Local Hairstylists and Students Emphasize the Importance of Spaces That Celebrate Black Hair SU event emphasize the Importance of Spaces That Celebrate Black Hair

SYRACUSE, N.Y. (NCC News) — Eunice Boateng has experienced the highs and lows of having natural hair. As the owner of The Hair T(hair)apist, Boateng understands how one’s hair can impact outlook on life and personal perceptions. Boateng also said how empowering others had helped with her growth. 

“You don’t usually see representation of 4b or 4c hair or the type of hair that I was used to touching,” Boateng said. 

On Feb. 8, Boateng took part in the  State of the Black Hair Experience, hosted by Syracuse University as a part of its Black history month events to celebrate Black hair and the culture.  The State of the Black Hair Experience included raffles for hair products, demonstrations featuring Black hairstyles from hair braiding to locs to barbers, and a panel.

Stylists like Boateng are using their skills to empower people by giving them resources that have not always been available, with stores like Walmart locking up hair products mainly purchased by Black people and the inability to find products in general.

SU sophomore Nurielle Auguste said she had had difficulty finding products for her hair. 

“Being on campus, sometimes it’s very difficult to get access to Black hair products, but they are also very expensive, so as a college student, it’s hard to get access to them and pay for them,” Auguste said.

Auguste also emphasized the importance of events like the State of Black Hair Experience for the campus community.

“It gives people the experience to learn about Black culture and also celebrate Black culture, so it is very meaningful to me,” Auguste said.

A barber giving a client a haircut
Jamel Finch giving a barber demonstration.

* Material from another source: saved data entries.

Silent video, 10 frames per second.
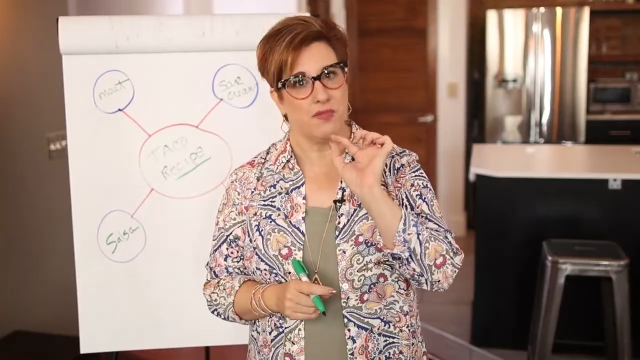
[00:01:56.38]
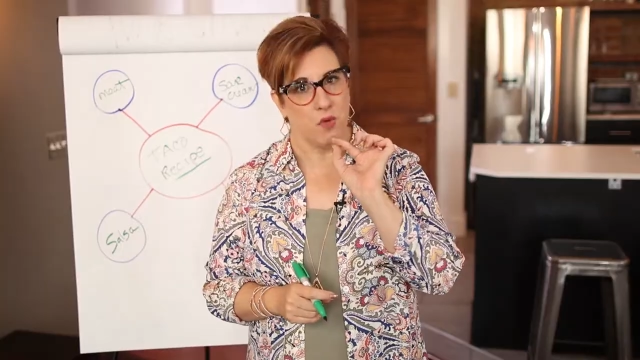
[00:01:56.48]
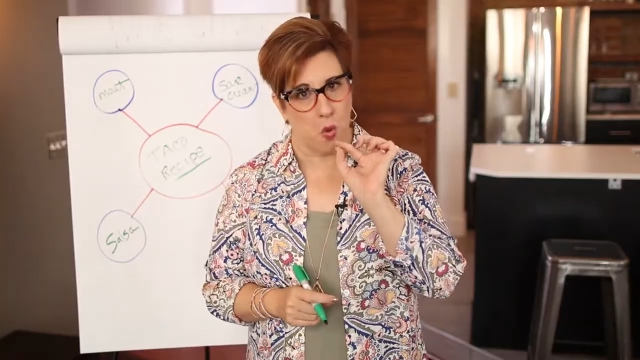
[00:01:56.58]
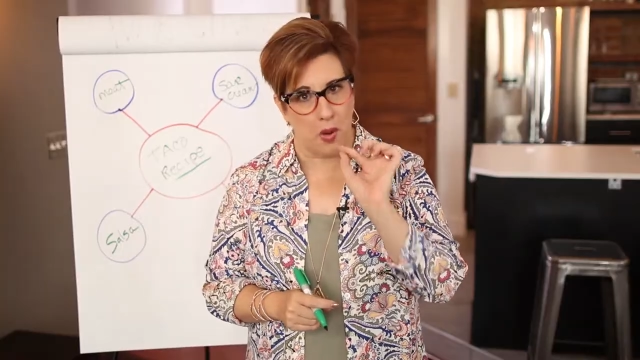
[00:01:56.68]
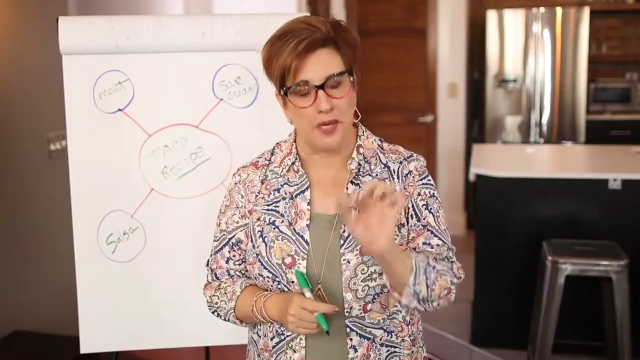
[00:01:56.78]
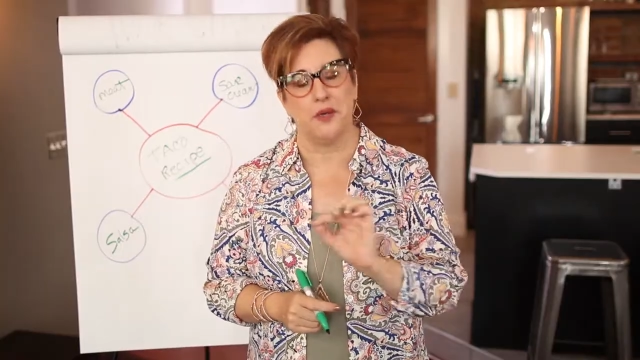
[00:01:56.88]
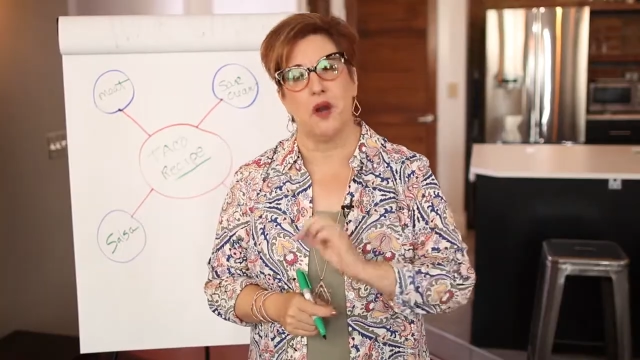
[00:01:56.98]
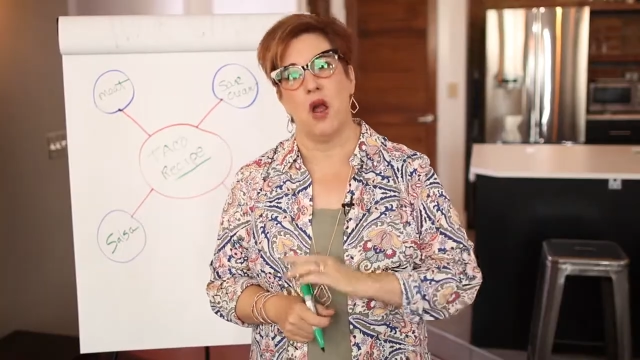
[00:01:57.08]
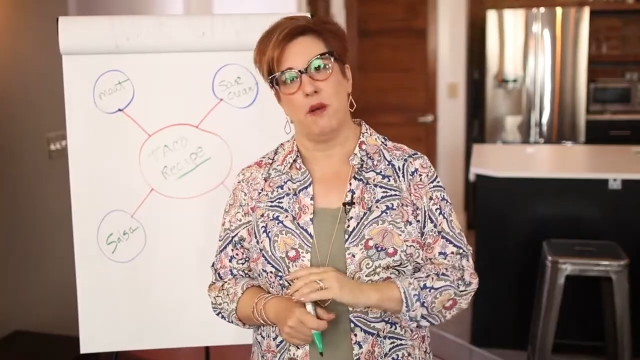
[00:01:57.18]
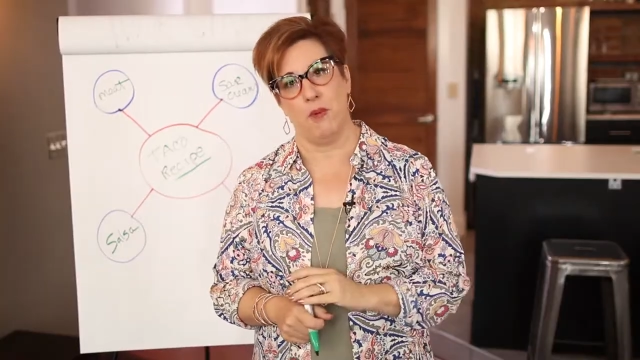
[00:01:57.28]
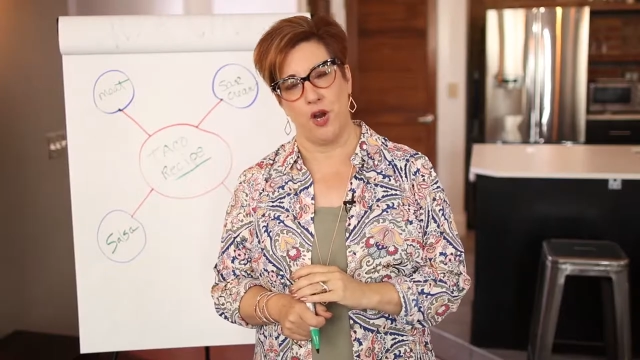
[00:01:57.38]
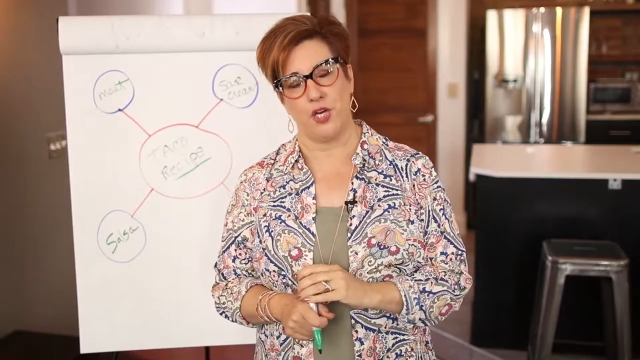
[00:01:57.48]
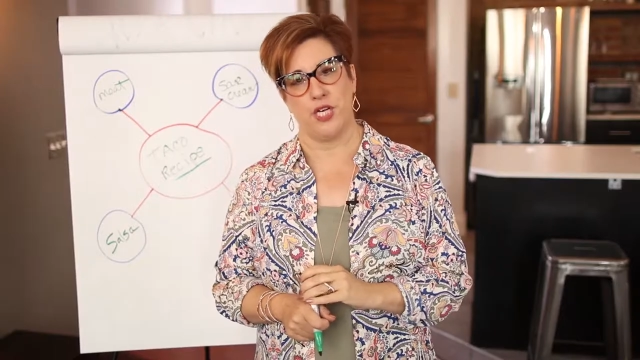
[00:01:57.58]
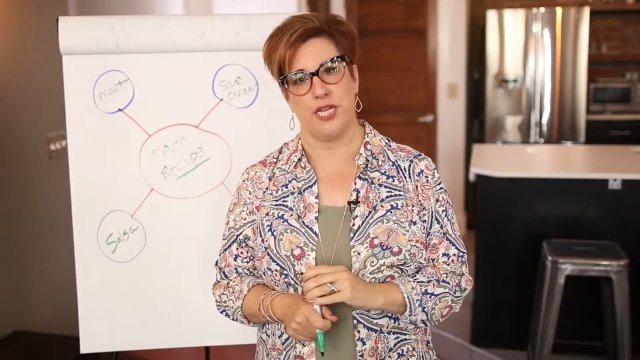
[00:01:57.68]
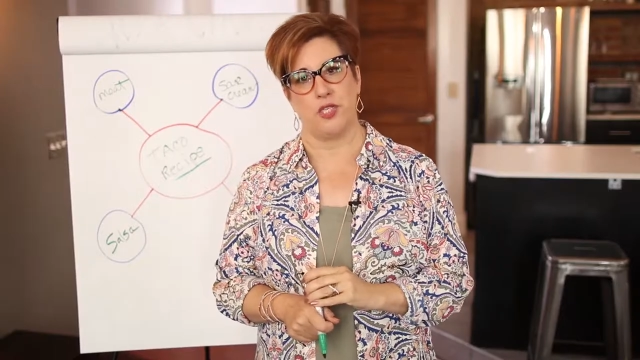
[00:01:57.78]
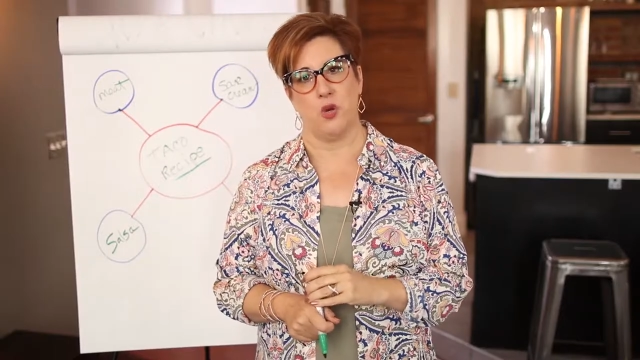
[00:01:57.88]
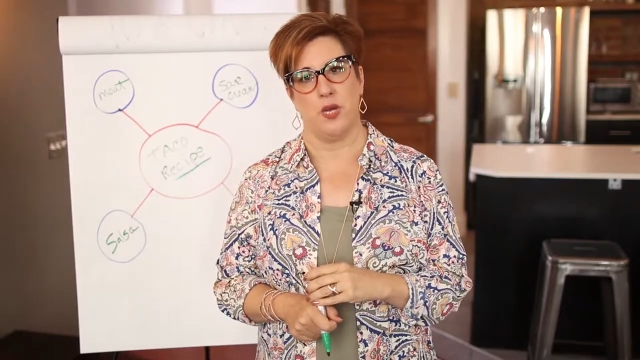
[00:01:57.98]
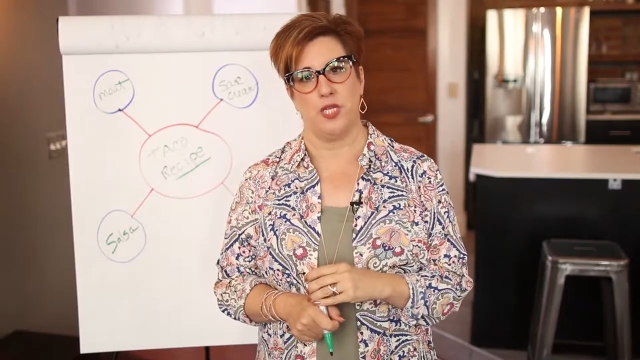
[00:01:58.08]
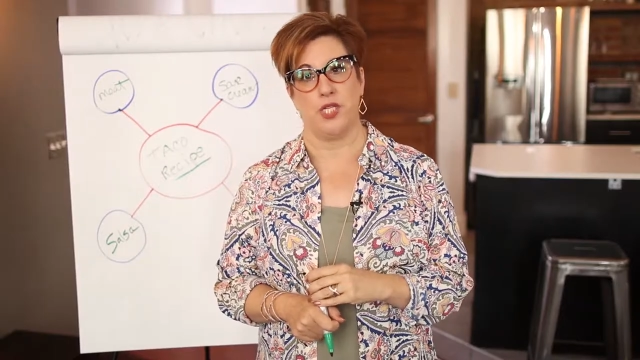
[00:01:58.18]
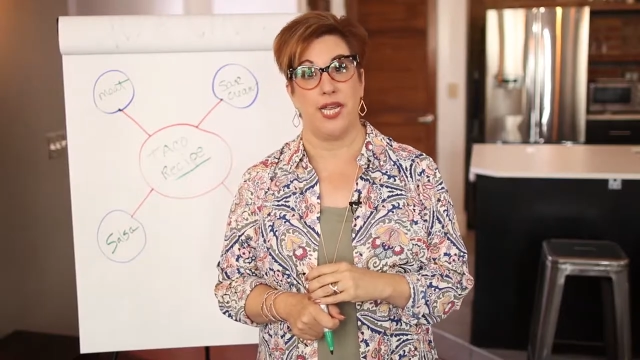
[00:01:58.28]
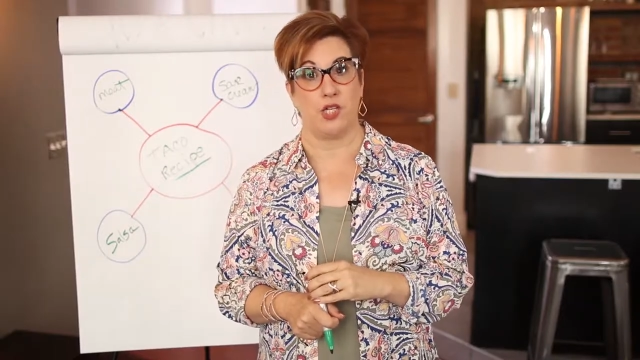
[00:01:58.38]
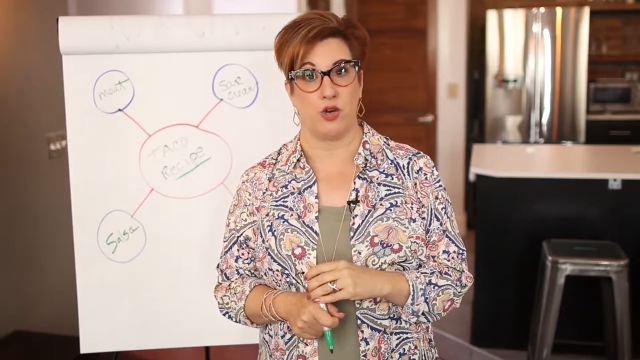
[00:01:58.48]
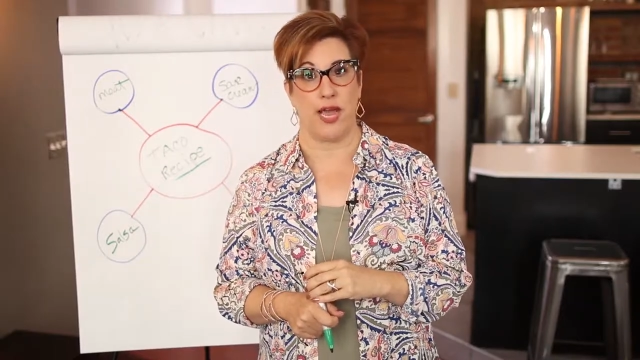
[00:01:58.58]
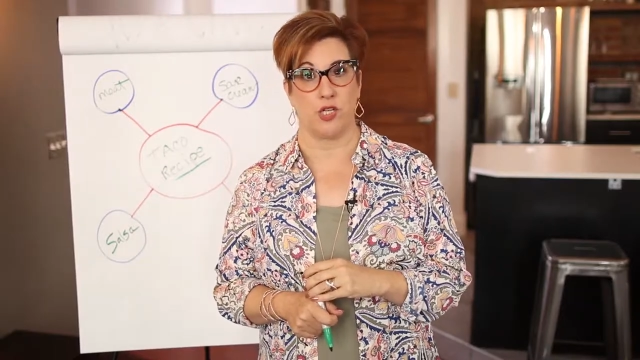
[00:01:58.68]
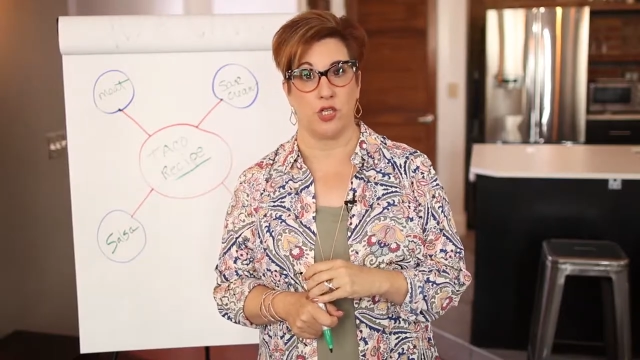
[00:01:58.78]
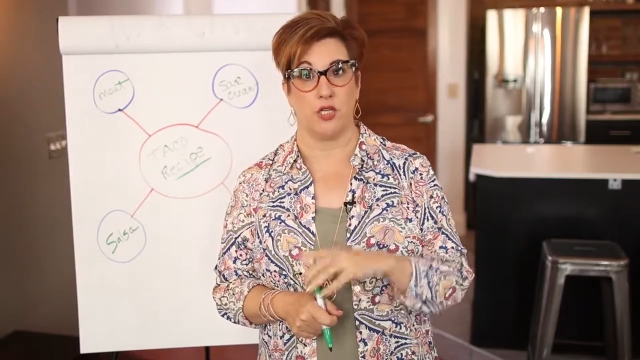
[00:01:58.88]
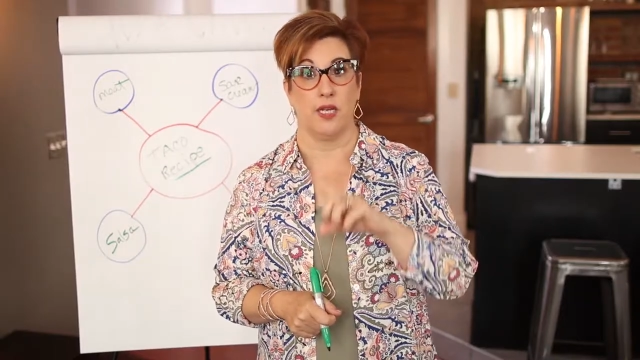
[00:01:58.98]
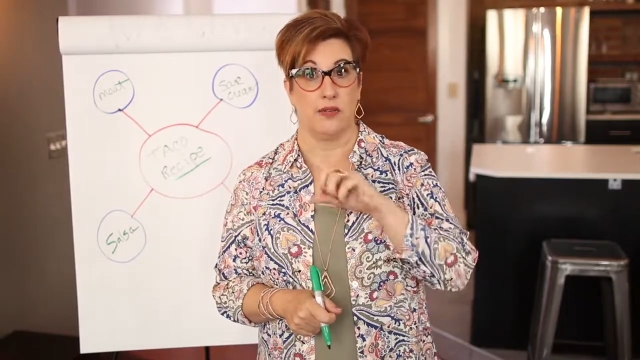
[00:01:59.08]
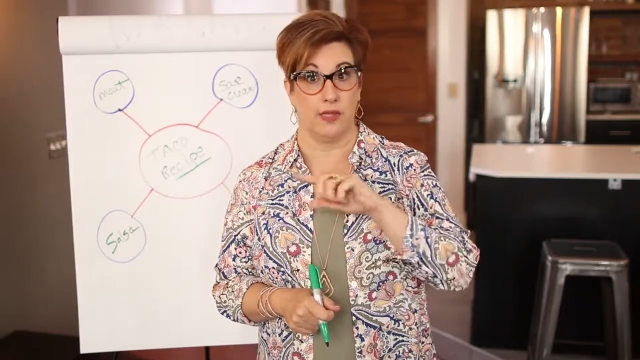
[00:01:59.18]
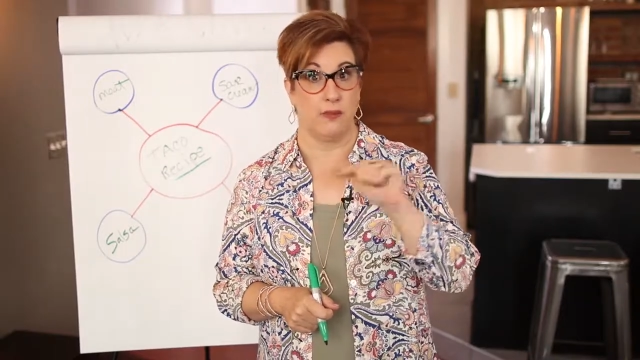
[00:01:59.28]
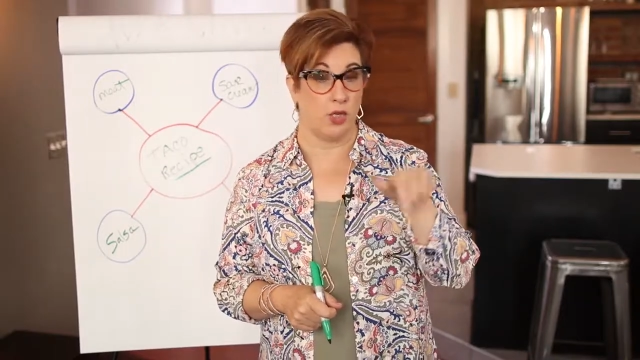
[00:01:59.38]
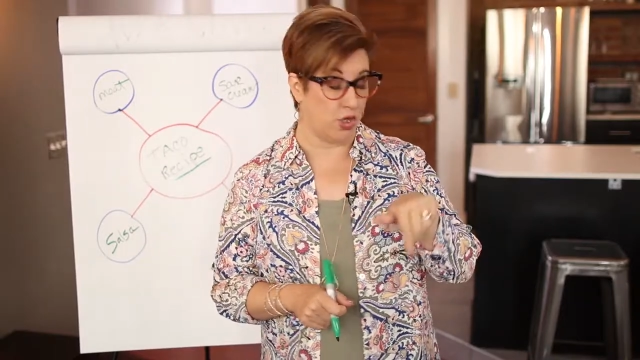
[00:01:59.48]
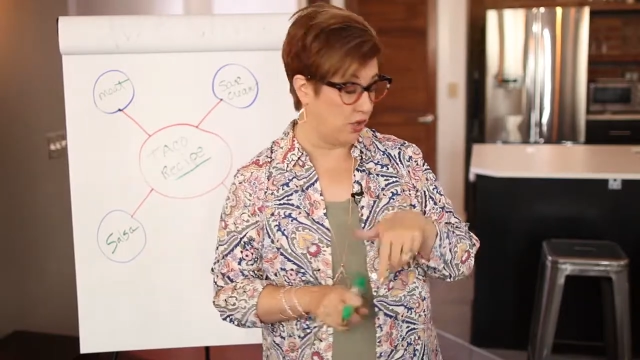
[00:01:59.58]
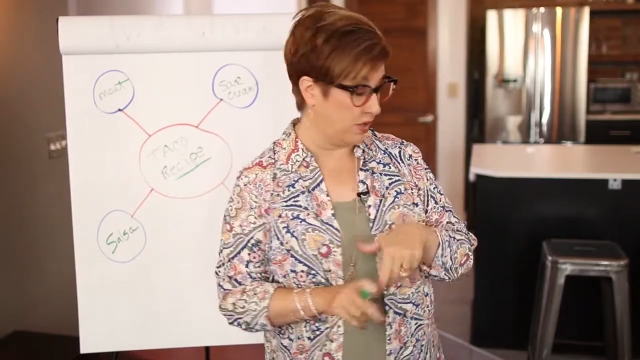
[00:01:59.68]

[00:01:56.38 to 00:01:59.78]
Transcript: the quicker our marketing is going to take traction. Let me show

During the demonstrations, many of the models were SU students.
© 2023 Toluwanimi Fajolu

With the increase in legislation like the CROWN Act, currently passed in 20 states, that fights against race-based hair discrimination, spaces like these are valuable for clients and hairstylists. 

“It’s able to give you a community, with people that you relate to,” Boateng, a 2022 SU graduate, said. “When I first started hairstyling here, it definitely gave me and other people an outlet to be able to express themselves and relate to other people, and I feel like to be your full self… it’s extremely important for us to continue to have these events so that there is a safe space for minorities or just Black people in general when they do come here.” 

The event, which included a panel discussion of seven local hairstylists with various specialties, gave the audience a chance to learn about the experiences of stylists of varying skills. This space was also beneficial to the hairstylists who participated. 


A hairstylist observing another hairstylist retesting the locs on a client
Nanda Parker, a three-year loc specialist, gave a demonstration that students and fellow hairstylists were able to learn from.
© 2023 Toluwanimi Fajolu

Nanda Parker, a loc specialist with over three years of experience, was forced to adjust her business due to COVID. Parker said it was empowering for her to tell her own story and listen to others tell theirs.

“It was fun hearing that my experience wasn’t just my experience. Other business owners go through the same things that I go through and feel what I feel,” Parker said. 

The U.S. Bureau of Labor Statistics projects the employment of barbers, hairstylists, and cosmetologists to grow 11 percent from 2021-2031. This is a faster projection than the average increase for all occupations. With the growing industry, other hairstylists also touched on how beneficial this event was for small business owners and students on campus. 

Irving Muhammad, a barber since he was twelve, has seen the industry change and understands how these events can benefit students who lack access to resources.  

“People care more about their hair now,” he said. “They might not be from a town where they have Black barbers or hair stylists, so this representation is good.”

Eunice Boateng: Representation matters a lot I mean we grew up seeing you know for a majority of time like white people or people with like mixed hair curly hair you don’t usually see representation of like 4C hair or 4B hair or the type of hair that I’m used to touching and just also realizing like there’s just so many skills that come into it apart from just doing a wig or just doing straightening or anything like there’s a lot of different things that have happened in the past that we’re able to like you know literally take things and then reproduce it and produce different things through it.

Nurielle Auguste: It gives people the experience to learn about Black Culture and also celebrate Black Culture, so it’s very meaningful to me.

Nanda Parker: Other business owners talk amongst their business, you can take stuff from them and network with them and take that and then imply it into your own so I learned a lot today and it was fun hearing that my experience wasn’t just my experience other business owners go through the same thing I go through and feel what I feel.

Eunice Boateng: When you kind of are able to provide yourself that representation I think it definitely has a reflection on how you view yourself and how other people view themselves too. I feel a lot more connected a thousand percent.